═══ Data for review
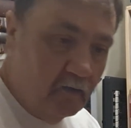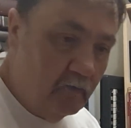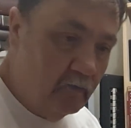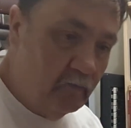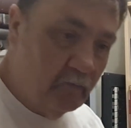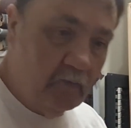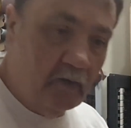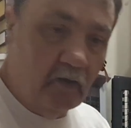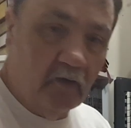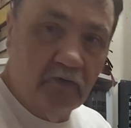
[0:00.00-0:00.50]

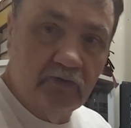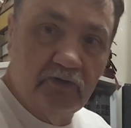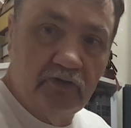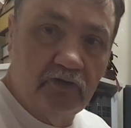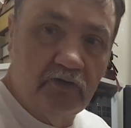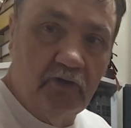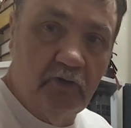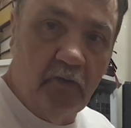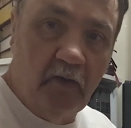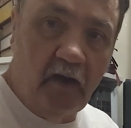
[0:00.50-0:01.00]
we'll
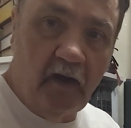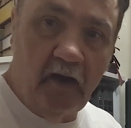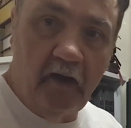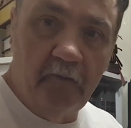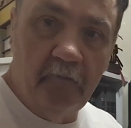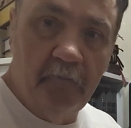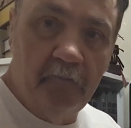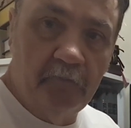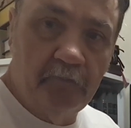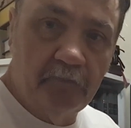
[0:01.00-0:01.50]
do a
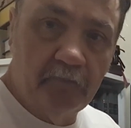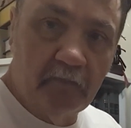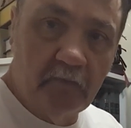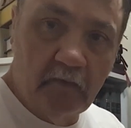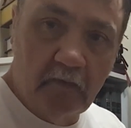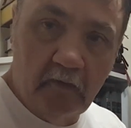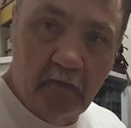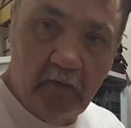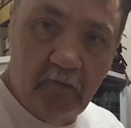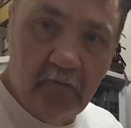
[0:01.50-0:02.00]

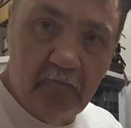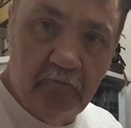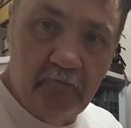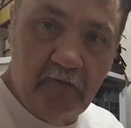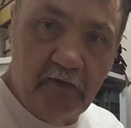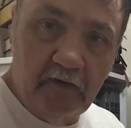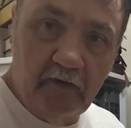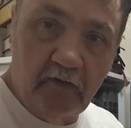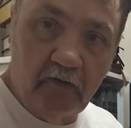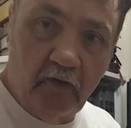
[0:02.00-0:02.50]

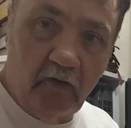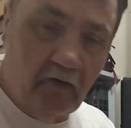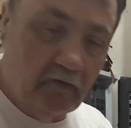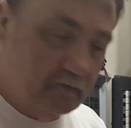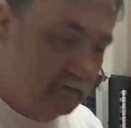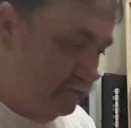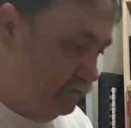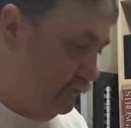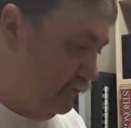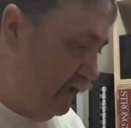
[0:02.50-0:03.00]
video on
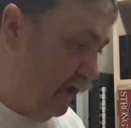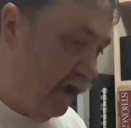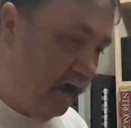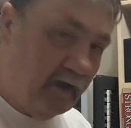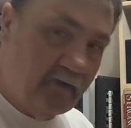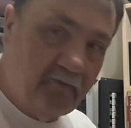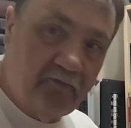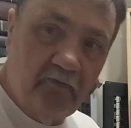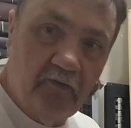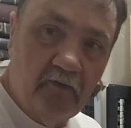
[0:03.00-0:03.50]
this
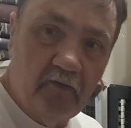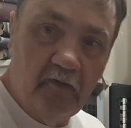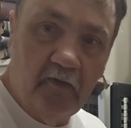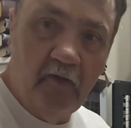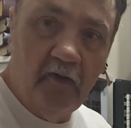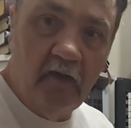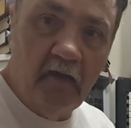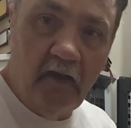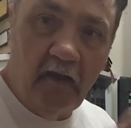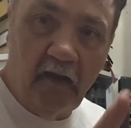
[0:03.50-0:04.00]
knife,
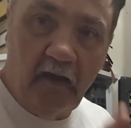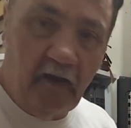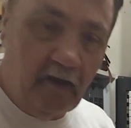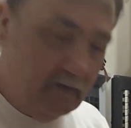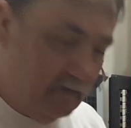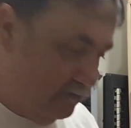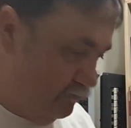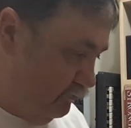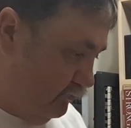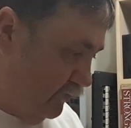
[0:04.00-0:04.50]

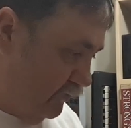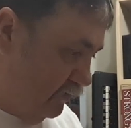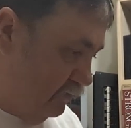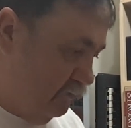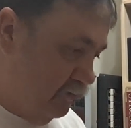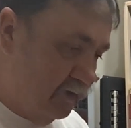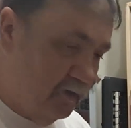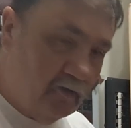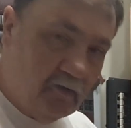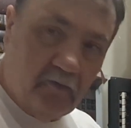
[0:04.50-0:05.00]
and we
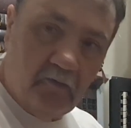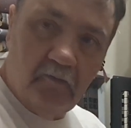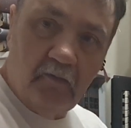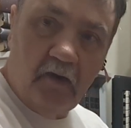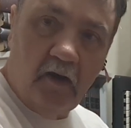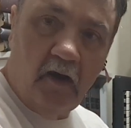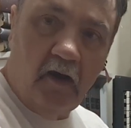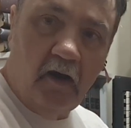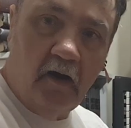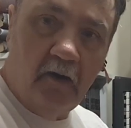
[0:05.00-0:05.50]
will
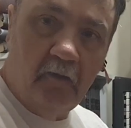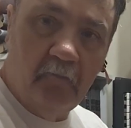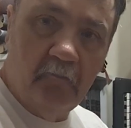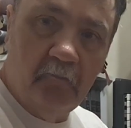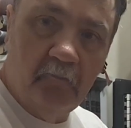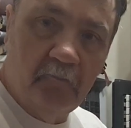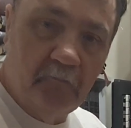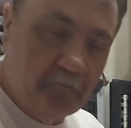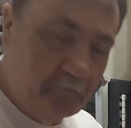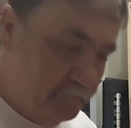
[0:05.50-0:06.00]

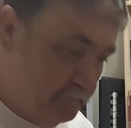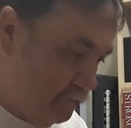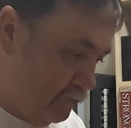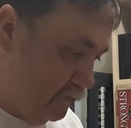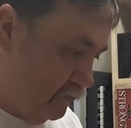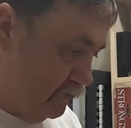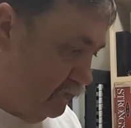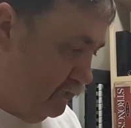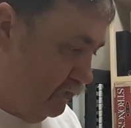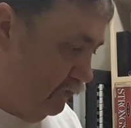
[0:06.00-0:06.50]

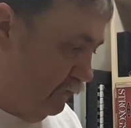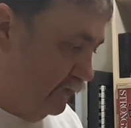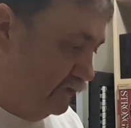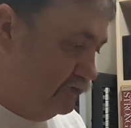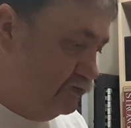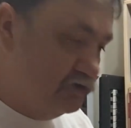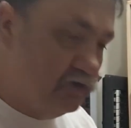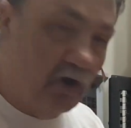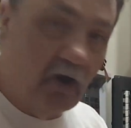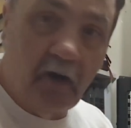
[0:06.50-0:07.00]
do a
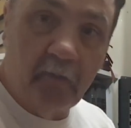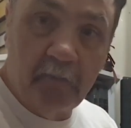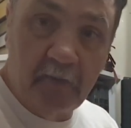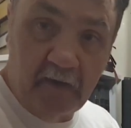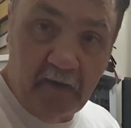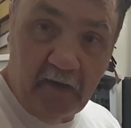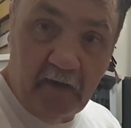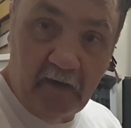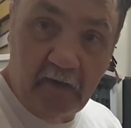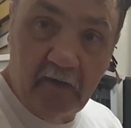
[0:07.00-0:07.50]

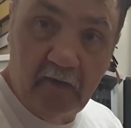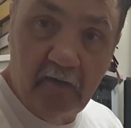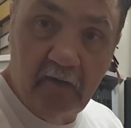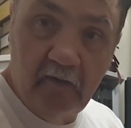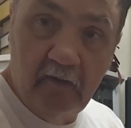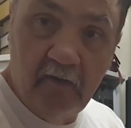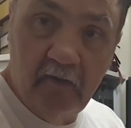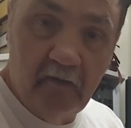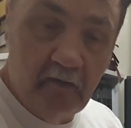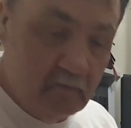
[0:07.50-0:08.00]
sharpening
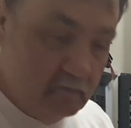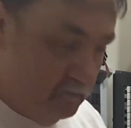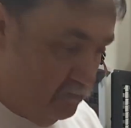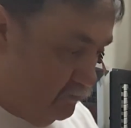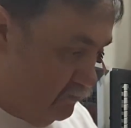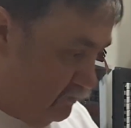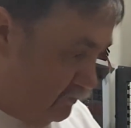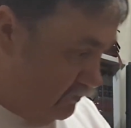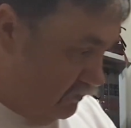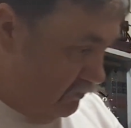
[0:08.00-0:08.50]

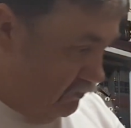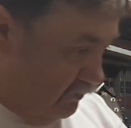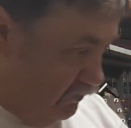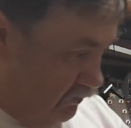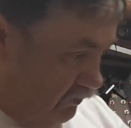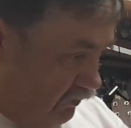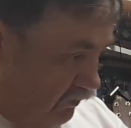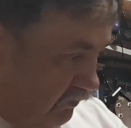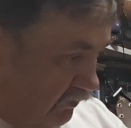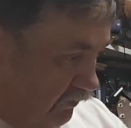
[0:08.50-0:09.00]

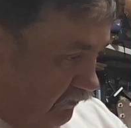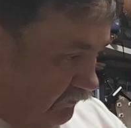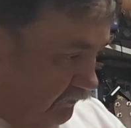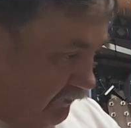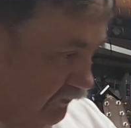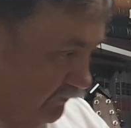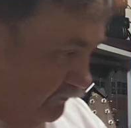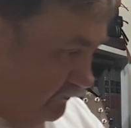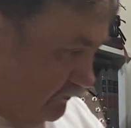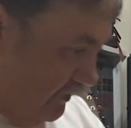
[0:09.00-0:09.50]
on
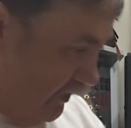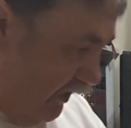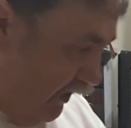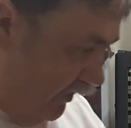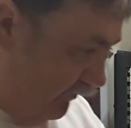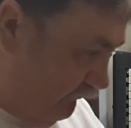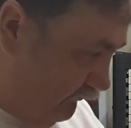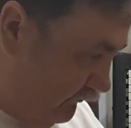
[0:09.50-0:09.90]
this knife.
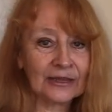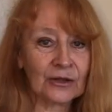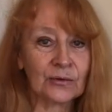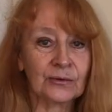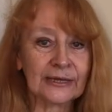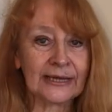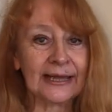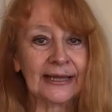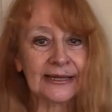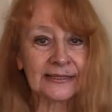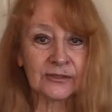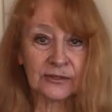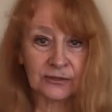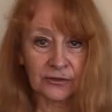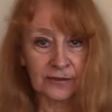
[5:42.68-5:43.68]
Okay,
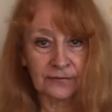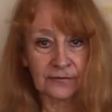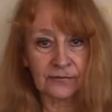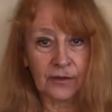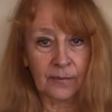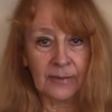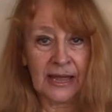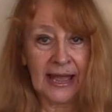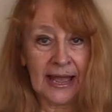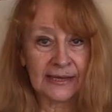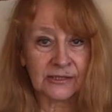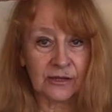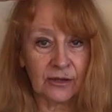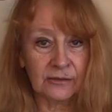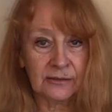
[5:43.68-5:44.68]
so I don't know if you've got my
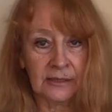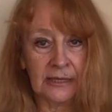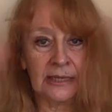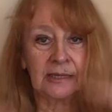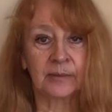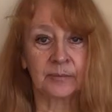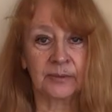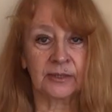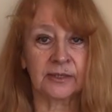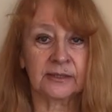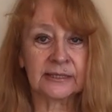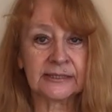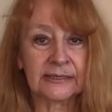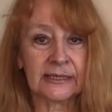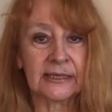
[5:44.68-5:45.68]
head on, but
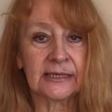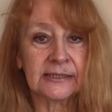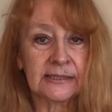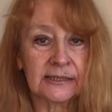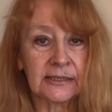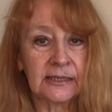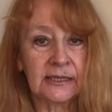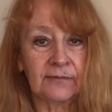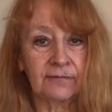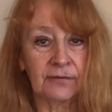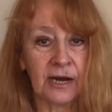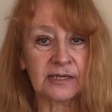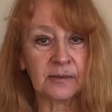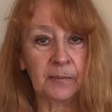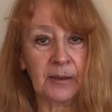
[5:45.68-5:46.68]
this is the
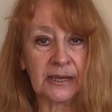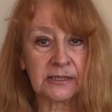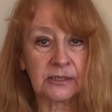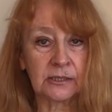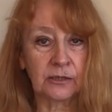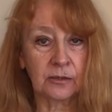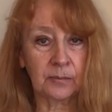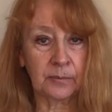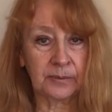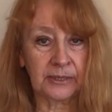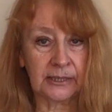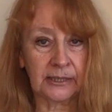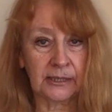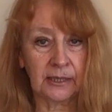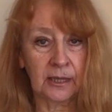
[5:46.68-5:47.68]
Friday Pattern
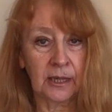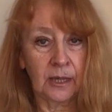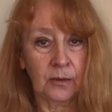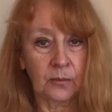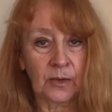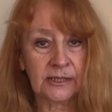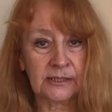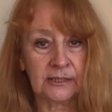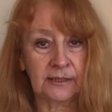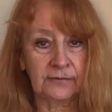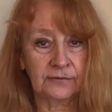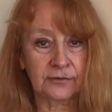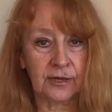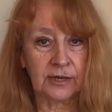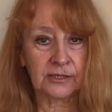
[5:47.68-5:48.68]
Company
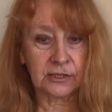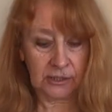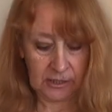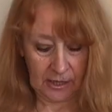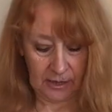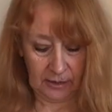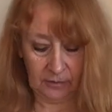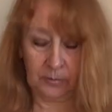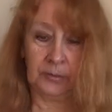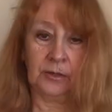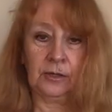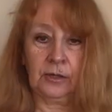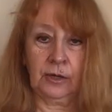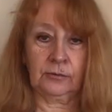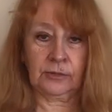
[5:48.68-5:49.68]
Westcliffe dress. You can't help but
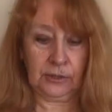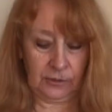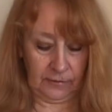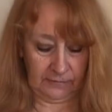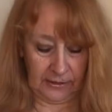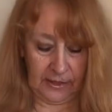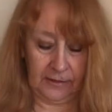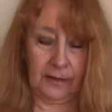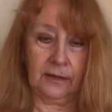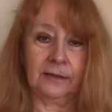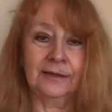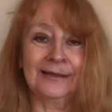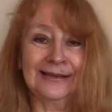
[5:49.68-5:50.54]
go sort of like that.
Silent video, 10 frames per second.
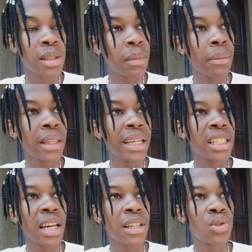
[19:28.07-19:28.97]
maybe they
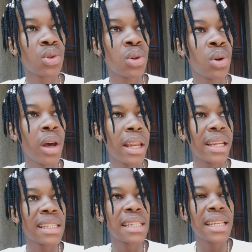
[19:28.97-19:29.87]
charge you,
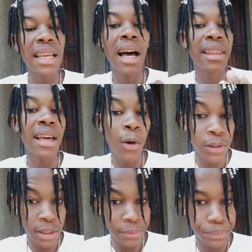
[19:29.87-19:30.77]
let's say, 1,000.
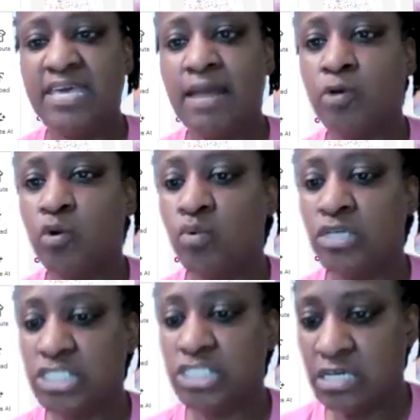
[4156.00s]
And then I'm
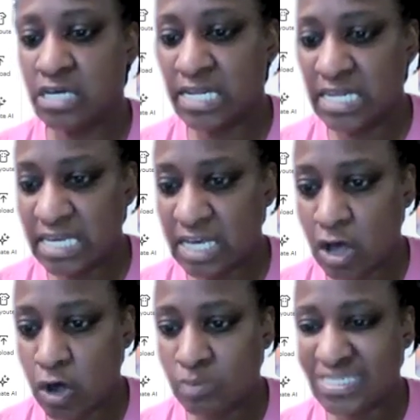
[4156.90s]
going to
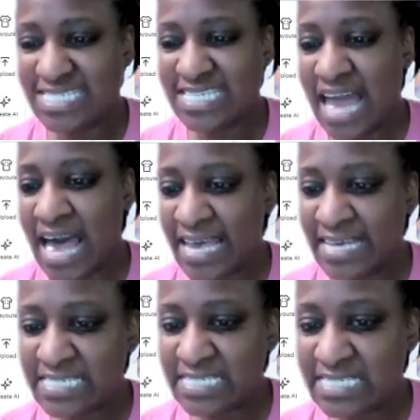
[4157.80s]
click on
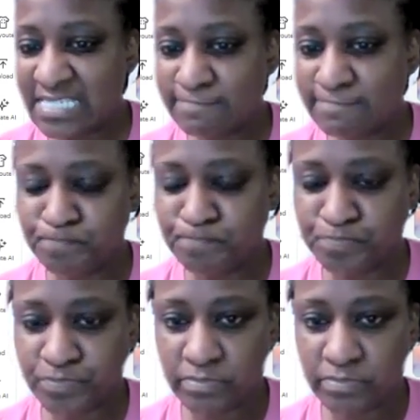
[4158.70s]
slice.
══════
- [Exercise instructions]
Omit the pictures and give the material again, exactly and in full.

- [Written solution]
[0:00.00-0:00.50]

[0:00.50-0:01.00]
we'll
[0:01.00-0:01.50]
do a
[0:01.50-0:02.00]

[0:02.00-0:02.50]

[0:02.50-0:03.00]
video on
[0:03.00-0:03.50]
this
[0:03.50-0:04.00]
knife,
[0:04.00-0:04.50]

[0:04.50-0:05.00]
and we
[0:05.00-0:05.50]
will
[0:05.50-0:06.00]

[0:06.00-0:06.50]

[0:06.50-0:07.00]
do a
[0:07.00-0:07.50]

[0:07.50-0:08.00]
sharpening
[0:08.00-0:08.50]

[0:08.50-0:09.00]

[0:09.00-0:09.50]
on
[0:09.50-0:09.90]
this knife.
[5:42.68-5:43.68]
Okay,
[5:43.68-5:44.68]
so I don't know if you've got my
[5:44.68-5:45.68]
head on, but
[5:45.68-5:46.68]
this is the
[5:46.68-5:47.68]
Friday Pattern
[5:47.68-5:48.68]
Company
[5:48.68-5:49.68]
Westcliffe dress. You can't help but
[5:49.68-5:50.54]
go sort of like that.
Silent video, 10 frames per second.
[19:28.07-19:28.97]
maybe they
[19:28.97-19:29.87]
charge you,
[19:29.87-19:30.77]
let's say, 1,000.
[4156.00s]
And then I'm
[4156.90s]
going to
[4157.80s]
click on
[4158.70s]
slice.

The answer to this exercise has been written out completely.